After a rough start the week after Thanksgiving, the contractor and his crew finally resurface on Thursday to put in a solid day of work. They stay until 5pm to get the oven installed but leave with the family room half-painted. A piece of tape midway down one wall marks where they’ll continue the next day. Painting and construction tools are scattered around the room in complete disarray.
My husband follows the contractor out to his car to talk privately away from the crew: “Work goes much faster when you’re here to oversee things. Can we keep the momentum moving forward to get the job done before Christmas?” The contractor assures him: “I’ll be here tomorrow after I pick up your flooring. We’ll start installing it next week.” If it actually happens, this would be a huge step towards being able to move back into the kitchen and family room and unpacking the dusty boxes stacked throughout our house.
The tension we’ve carried all week feels suddenly lighter. We allow ourselves a glimmer of hope: the end may actually be in sight. We don’t talk about any of this- probably because if we put words to it will feel too real. It’s best to keep expectations low and be pleasantly surprised.

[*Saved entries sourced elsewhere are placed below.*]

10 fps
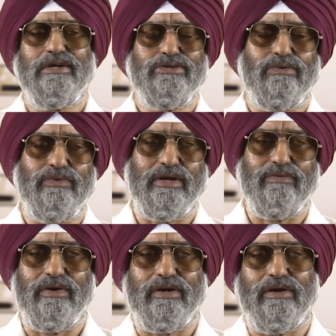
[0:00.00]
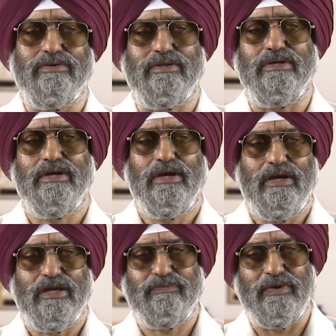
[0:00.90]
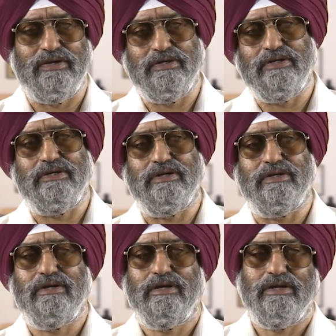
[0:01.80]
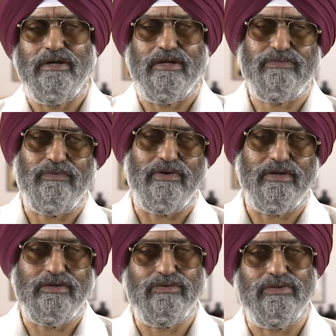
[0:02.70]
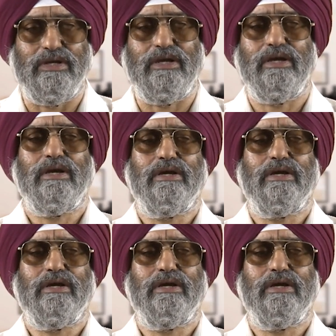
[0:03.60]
So, we can work out the expected return corresponding to theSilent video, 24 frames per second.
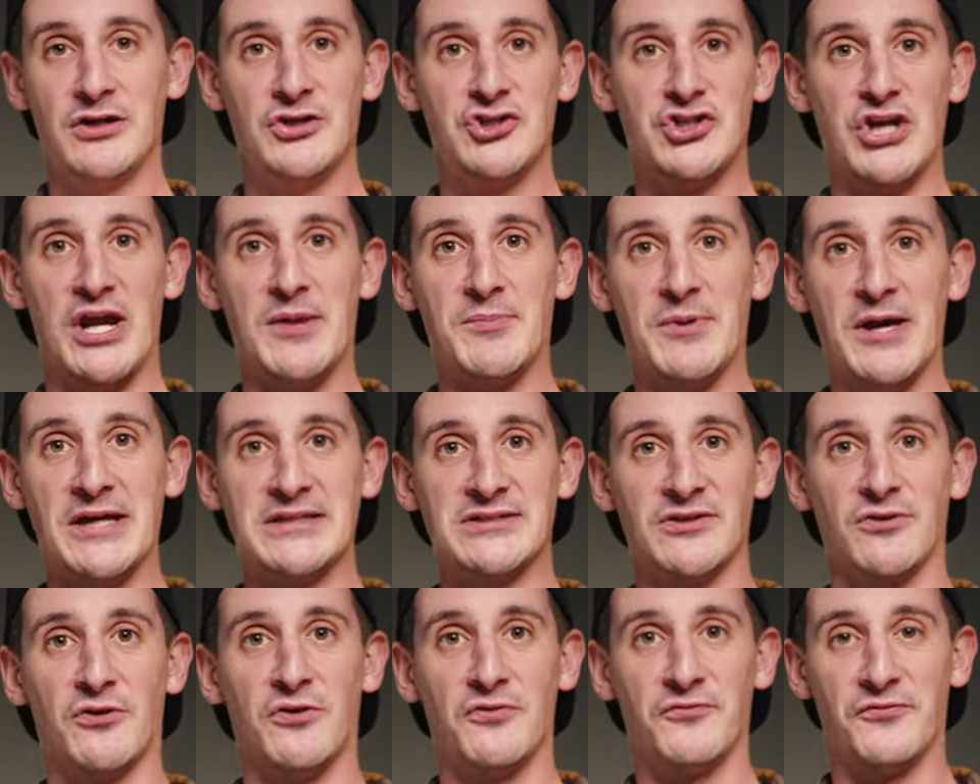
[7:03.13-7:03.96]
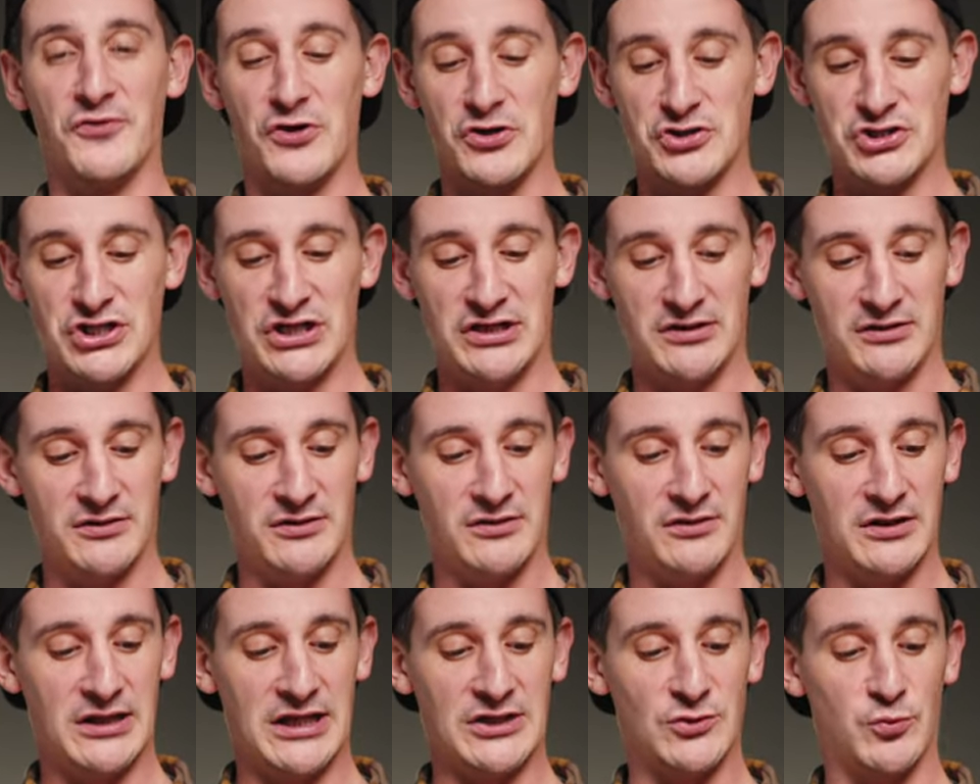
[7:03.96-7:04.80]
Shape has their own version.
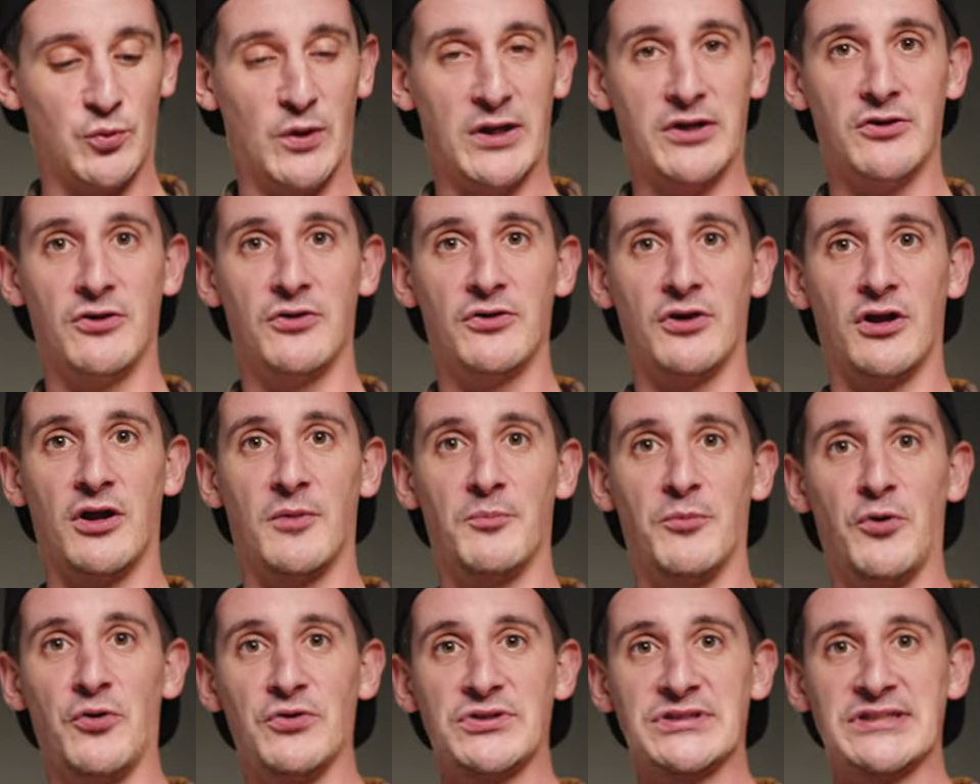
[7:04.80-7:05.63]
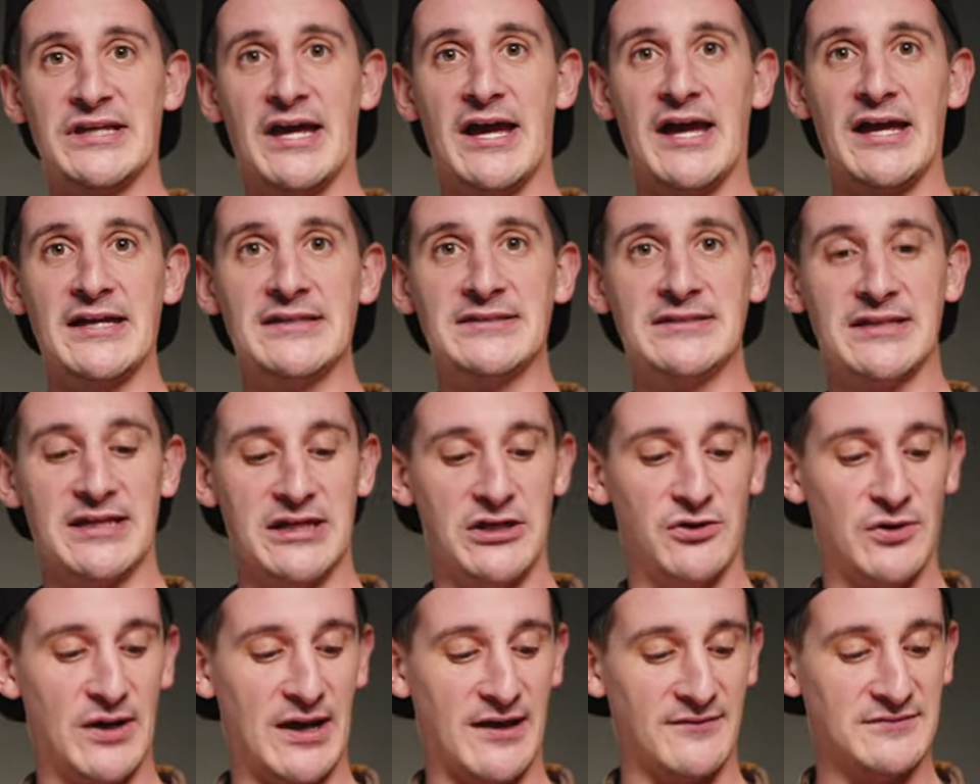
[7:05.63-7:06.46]
It's windowed on both sides,
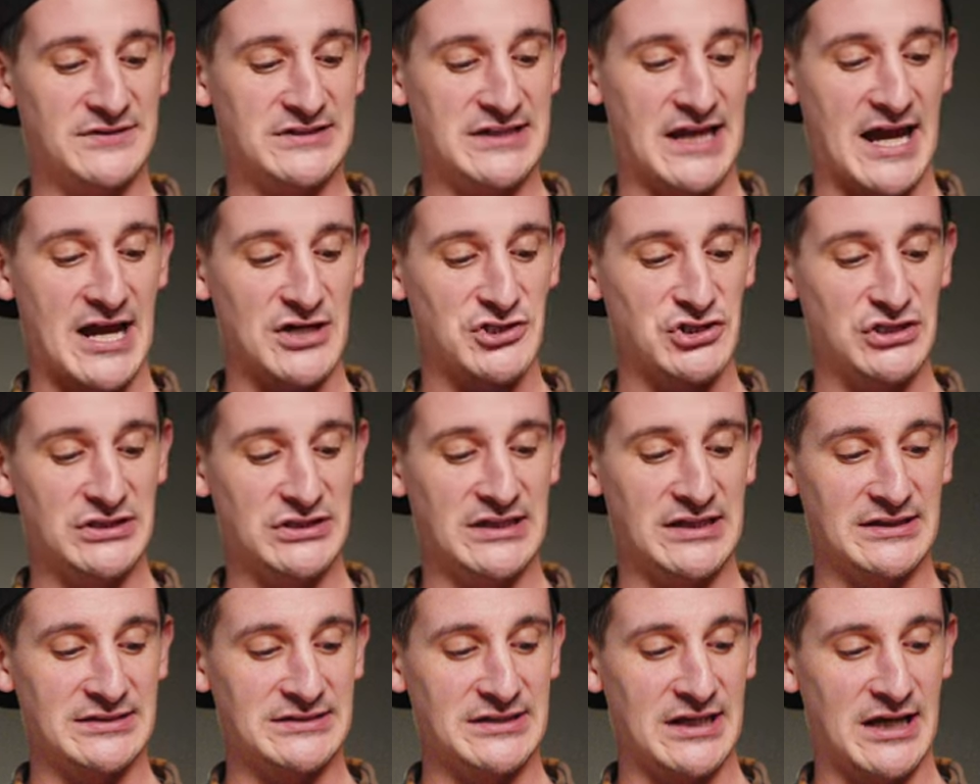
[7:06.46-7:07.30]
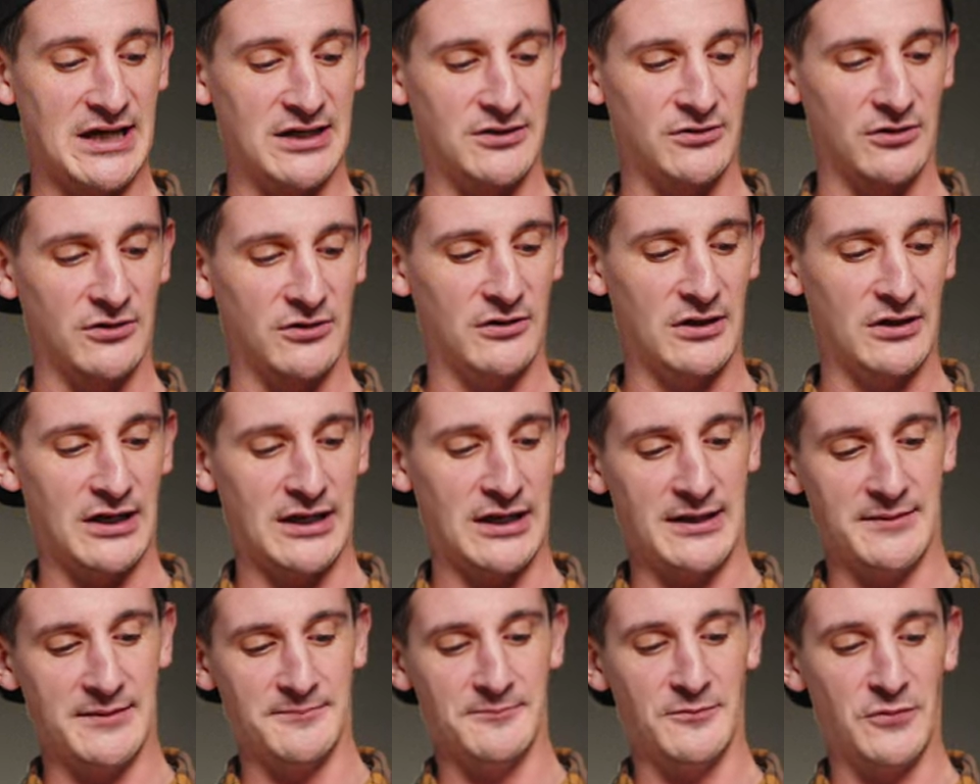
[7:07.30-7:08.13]
and you have sashes inside,
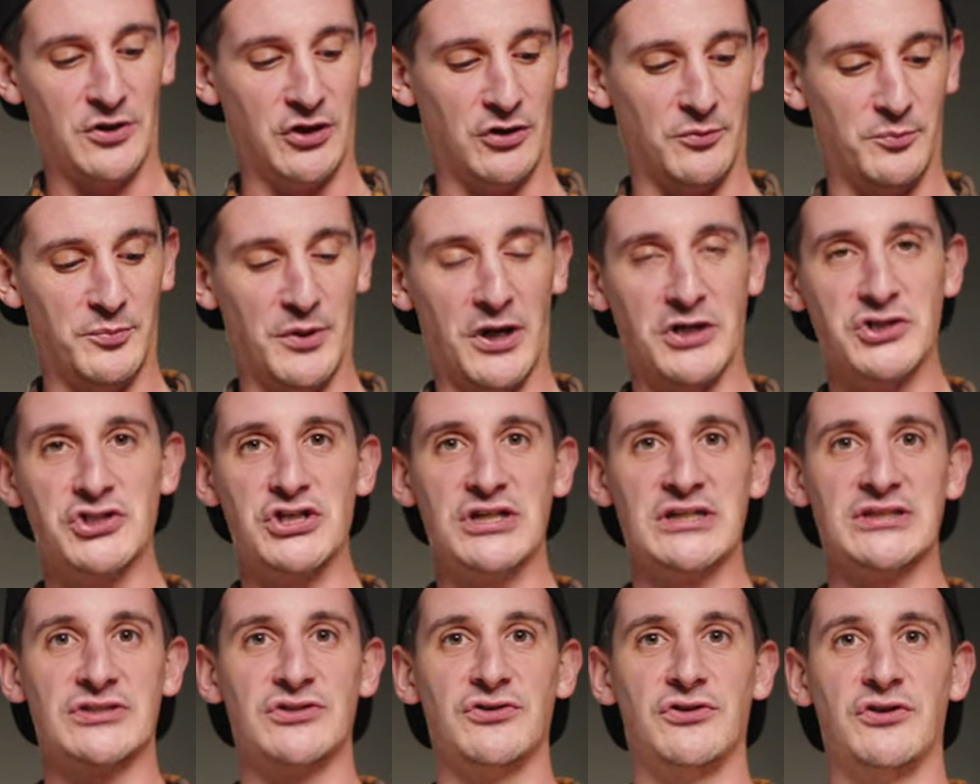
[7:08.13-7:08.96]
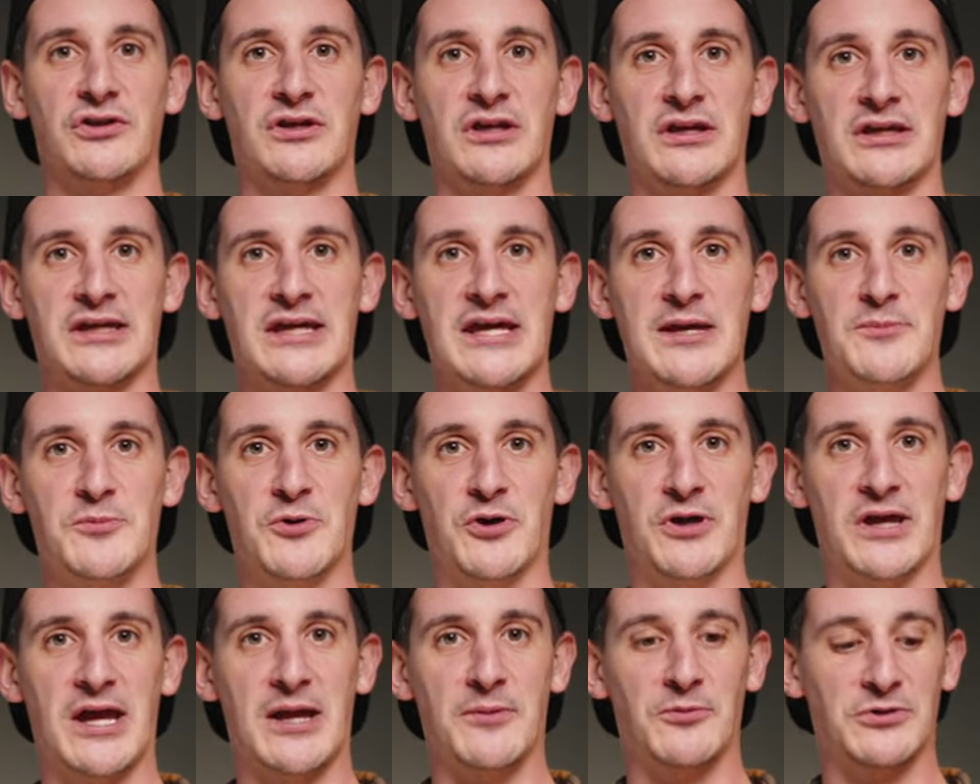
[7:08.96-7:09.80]
or little bungees, so you can keep
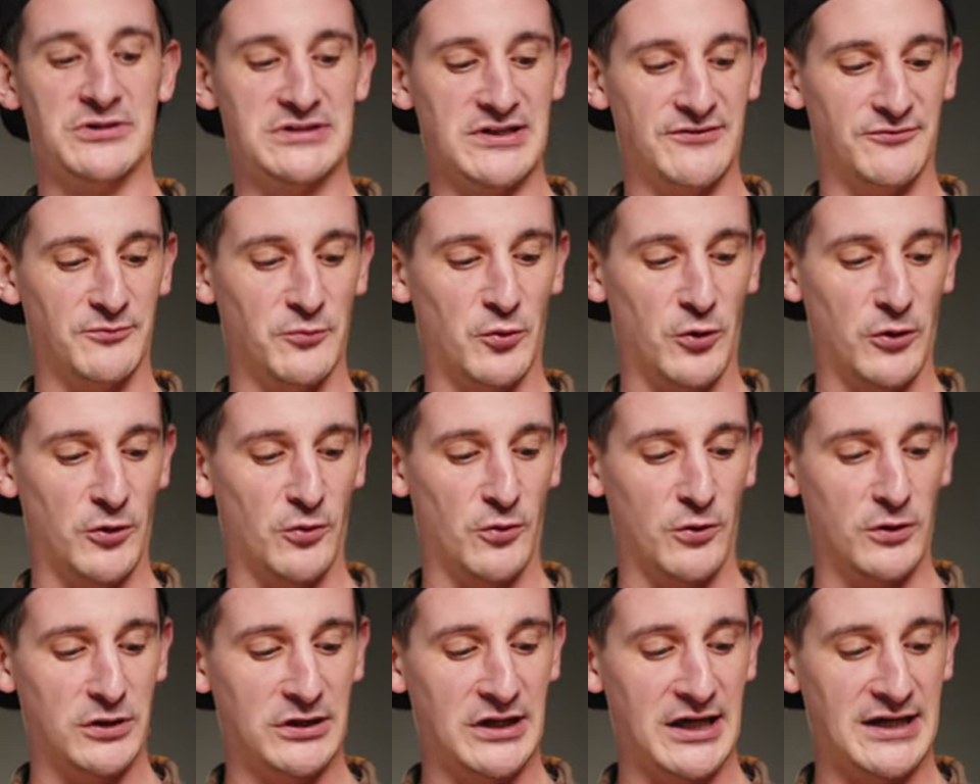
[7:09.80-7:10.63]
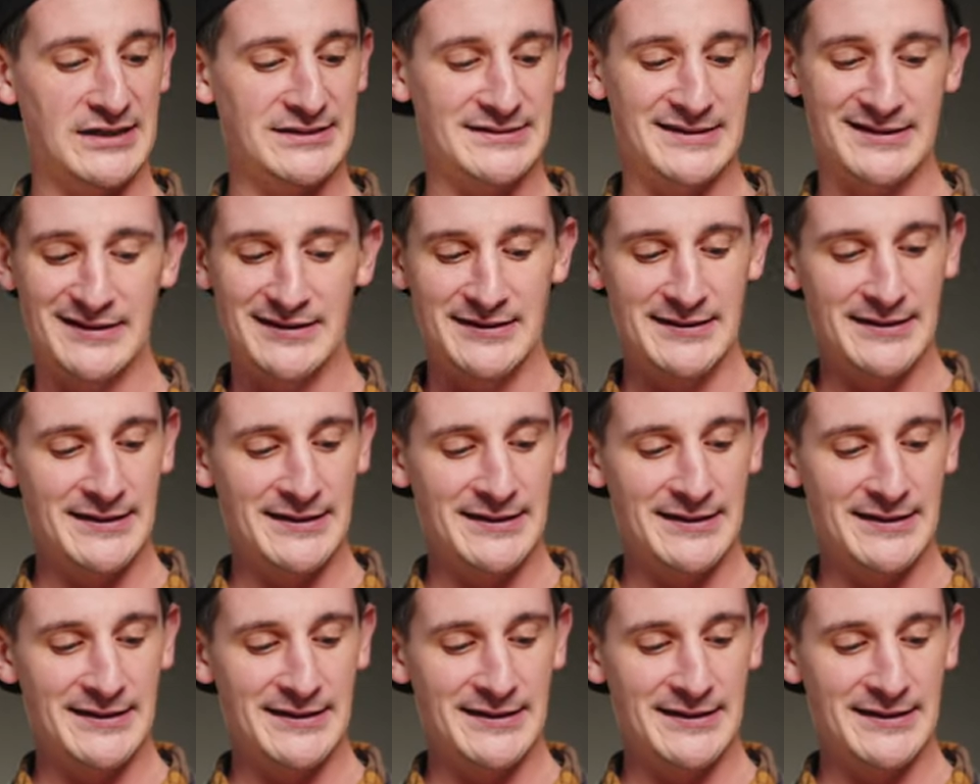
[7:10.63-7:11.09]
your cables even more organized.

Today’s progress makes me hopeful, but I have a sinking feeling that their “long hours” will mean a late start the following day. We’ve seen this cycle so many times over the months that it’s worn a groove in our memories. Just as things start gaining momentum and actually progressing at an encouraging pace, they come to a screeching halt.
The next day I leave before the contractor and his crew arrive. I’ll be gone all day so my husband monitors the job from work. Exasperated, he calls in the afternoon and tells me “I went home at lunch, texted once and left three messages. No one is working at our house and the contractor isn’t calling back.” When I return home, I send the contractor a “Where are you?” e-mail since he’s not responding via cell phone. The e-mail receives no response.
The weekend passes with no word from the contractor, despite our efforts to contact him. By Sunday evening, it’s been three days since my husband had the conversation with him about finishing before Christmas. We’re starting to panic and begin calling all of his sub-contractors to see if anyone has heard from him. Nothing.
Monday morning I wake up wondering if work will resume when a frightening reality crosses my mind: he might not be coming back. After the initial shock, inexplicable calm washes over me. The jittery panic I’ve felt for the past few days slowly fades as I digest this new possibility. The peace I feel for that moment could only be from God; there is no other reasonable explanation for it.
Throughout Monday we try to reach the contractor to no avail. The house remains cold and silent. The scattered tools and half-painted wall seem to mock us, snuffing out the small sparks of hope we had for celebrating Christmas in our finished house.
Tuesday morning dawns and no one shows up to work, again. I come home mid-morning to find my husband sitting on the couch in our hovel knotted up with tension. “What happened, why aren’t you at work?” I ask. He retorts: “How can I work when no one is here? We can’t keep living like this… in this mess…with a contractor who doesn’t show up…we need to figure out what to do.” We are completely overwhelmed by the huge burden of stress we’re carrying. We decide to do the only thing that makes sense: we clasp hands, bow our heads and pray. Only God has the answers we desperately right now.
In prayer we confront our fear that the contractor may not resurface. We seek God’s wisdom and He reveals a plan for us. Immediately afterwards, I call a friend from Bible Study whose husband is a contractor (someone I didn’t meet until after the remodel began). My husband calls the Contractor Licensing Board and the contractor’s bond companies to find out how to make claims on the unfinished work. As we research and talk with people who can help us, we’re forced to say the dreaded words aloud: “We think our contractor has abandoned the job.”
On the phone, my friend listens to our predicament. As the wife of a contractor, she assures me that what we’re experiencing is not normal and offers to call her husband, whom I’ve never met. A few minutes later, I’m on the phone recounting our dilemma to him and asking for guidance. I list off the unfinished projects: “We have a huge pile of rubble on our driveway that needs to be removed before we can demolish it to pour a new one.” He responds: “I can probably come by next week to take a look.” I continue: “We have no flooring in our kitchen and family room and are living in one room of our house.” He offers: “How about if I drop by at noon tomorrow?” Grateful, I gush: “That would be great. I haven’t been able to do laundry in my own house for four months. We had the new washer and drier delivered last week but they’re sitting in the middle of the laundry room uninstalled. Maybe you could take a look at them too.” That’s the final straw: “I’ll be there at 3pm today, what’s your address?”
At three o’clock sharp, there is a knock at the door. In my mind’s eye, I imagine the man on our porch wearing a blue and red suit with a cape and a Superman “S” emblazoned on his chest. He walks in, introduces himself and begins to survey the situation.
The answer to our prayers of desperation is quickly being revealed.